Angelo Fiore è fotografo dall’età di quattordici anni. Diplomato in arti grafiche, nel 1973 realizza a 18 anni le prime serie di immagini personali dalle quali sviluppa studi guidati da temi conduttori in continua evoluzione. Collabora con importanti azien­de nel mondo della stampa e della grafica. Nel 1990 fonda una società di outsourcing per la consulenza di arti grafiche. Nel 2010 gli viene conferito il Torchio d’oro dall’Associazione Pro­gres­so Grafico. Ha prodotto migliaia di fotografie stampate, pubblicato libri e ha partecipato a numerose mostre. Negli ultimi anni ha intensificato il suo lavoro nell’ambito della fotografia narrativa.

È all’inizio del 2020 che ha rimesso in funzione una macchina fotografica di grande formato del 1860 e che ora utilizza per ritratti come quelli in mostra a Bergolo. L’ottica ha una feritoia per inserire manualmente i diaframmi, che sono stati rifatti.

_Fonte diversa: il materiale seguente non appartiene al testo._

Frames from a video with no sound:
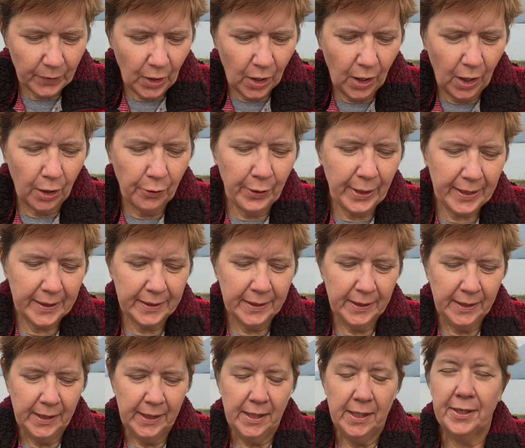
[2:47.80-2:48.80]
All right,
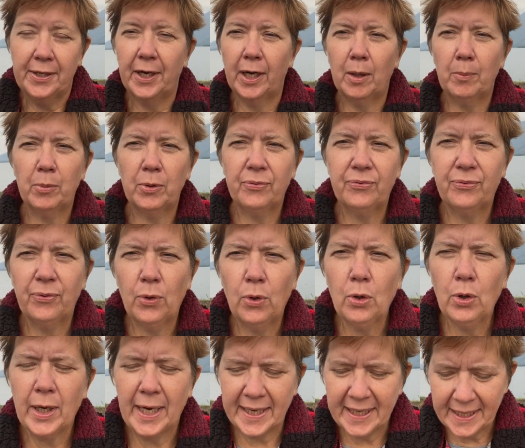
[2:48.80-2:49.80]
number
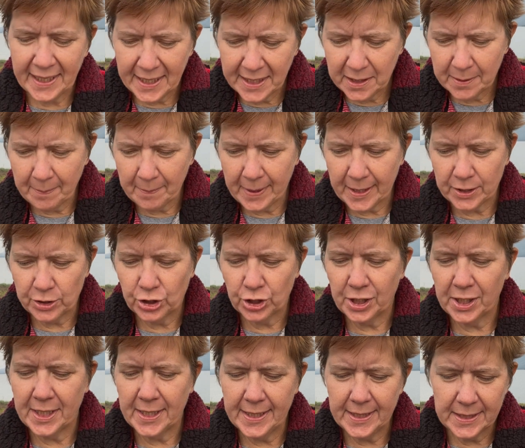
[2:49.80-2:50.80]
4, I kind of
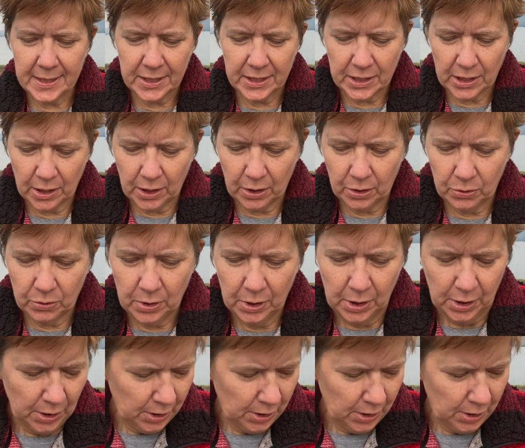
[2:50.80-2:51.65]
mentioned this, so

L’ottu­ratore è semplicemente il tap­po. Tutte le immagini sono state realizzate direttamente durante le riprese fotografiche, senza post-produzione. Angelo Fiore, ha sempre utilizzato anche in analogico, la tecnica dell’alto contrasto acquisita nel mondo delle arti grafiche. Il costruttore della macchina fotografica che l’artista utilizza è Gavazzi & De Socher di Milano, periodo di costruzione 1880-1920. Ca­ratteristica che ne distingue l’unicità è il formato 24×30 centimetri con un’ottica da 600 millimetri.

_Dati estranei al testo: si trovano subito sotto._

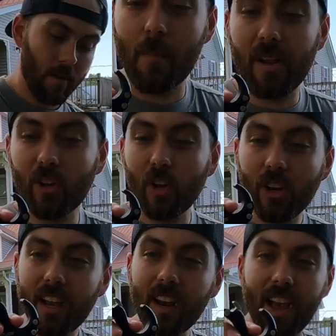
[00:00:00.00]
I mean,
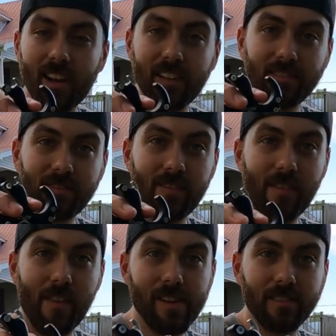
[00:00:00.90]
looking at it,
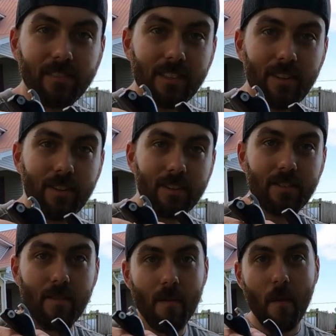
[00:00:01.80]
it
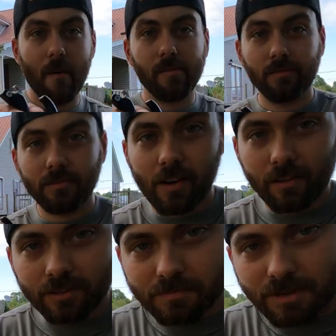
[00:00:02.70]
looks
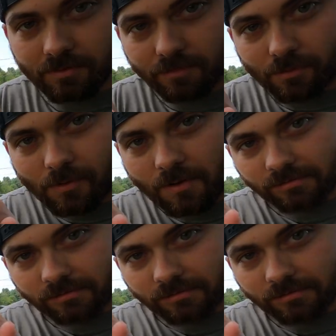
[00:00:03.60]
beautiful.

«Per questo motivo la ricerca dei materiali e le soluzioni per la messa in funzione è stata molto impegnativa» spiega Fiore. La macchina è corredata di tre chassis con doppio volet per doppie esposizioni. Negli chassis veniva posizionato il vetro con l’emulsione (dagherrotipo): «In questo caso – spiega Fiore – è stato risolto applicando una colla speciale per far aderire il film negativo al vetro. Ho ritrovato un produttore nella repubblica Ceca, un’antica azienda fondata nel 1921, per il film negativo pancromatico nel formato 8”x10” e 24×30 centimetri». Una procedura complessa che da però risultati eccezionali: «Il passaggio dal negativo alla stampa su carta avviene a contatto con un torchietto che ho trovato in Inghilterra. La stampa è 1 a 1 formato 8”x10” e 24×30 centimetri quindi a contatto con il massimo della risoluzione. Per stampe veramente esclusive».

Tecniche e procedure complesse che Fiore è in grado di riproporre grazie alla sua grande esperienza: «Per fortuna ho iniziato a fare il fotografo nel 1969 in una Zinco­grafia dove facevamo le foto per produrre i cliché per la stampa tipografica ed ho imparato a stendere l’emulsione sulle lastre di vetro, sciogliere i prodotti chimici seguendo le formule dei fotografi più anziani. Questa esperienza mi ha aiutato a mettere tutte le procedure insieme supportato da molte cose che nella vita da fotografo avevo conservato e pensavo solo per ricordo, invece ho utilizzato tutto e le parti mancanti ho dovuto crearle anche con l’aiuto di un caro amico». Un percorso per nulla semplice, che ha richiesto tutta una serie di adattamenti: «Ri­tornare dal digitale all’analogico è stato un passaggio con molte difficoltà – spiega il fotografo -, ho dovuto ristrutturare in pratica tutto lo studio e rifare un ambiente per la camera oscura. Nonostante la scarsa reperibilità delle luci rosse inattiniche e di altri accessori che comunemente avevo utilizzato per tanti anni, ha intensificato il fascino di esporre e sviluppare un negativo in totale oscurità e stampare e sviluppare la carta dove l’immagine latente ma­no a mano appare ed è una sensazione meravigliosa che vale la pena per tutti gli sforzi profusi».

La mostra sarà proposta anche alle scuole del territorio al fine di far comprendere ai giovani studenti l’origine della fotografia intesa anche come arte.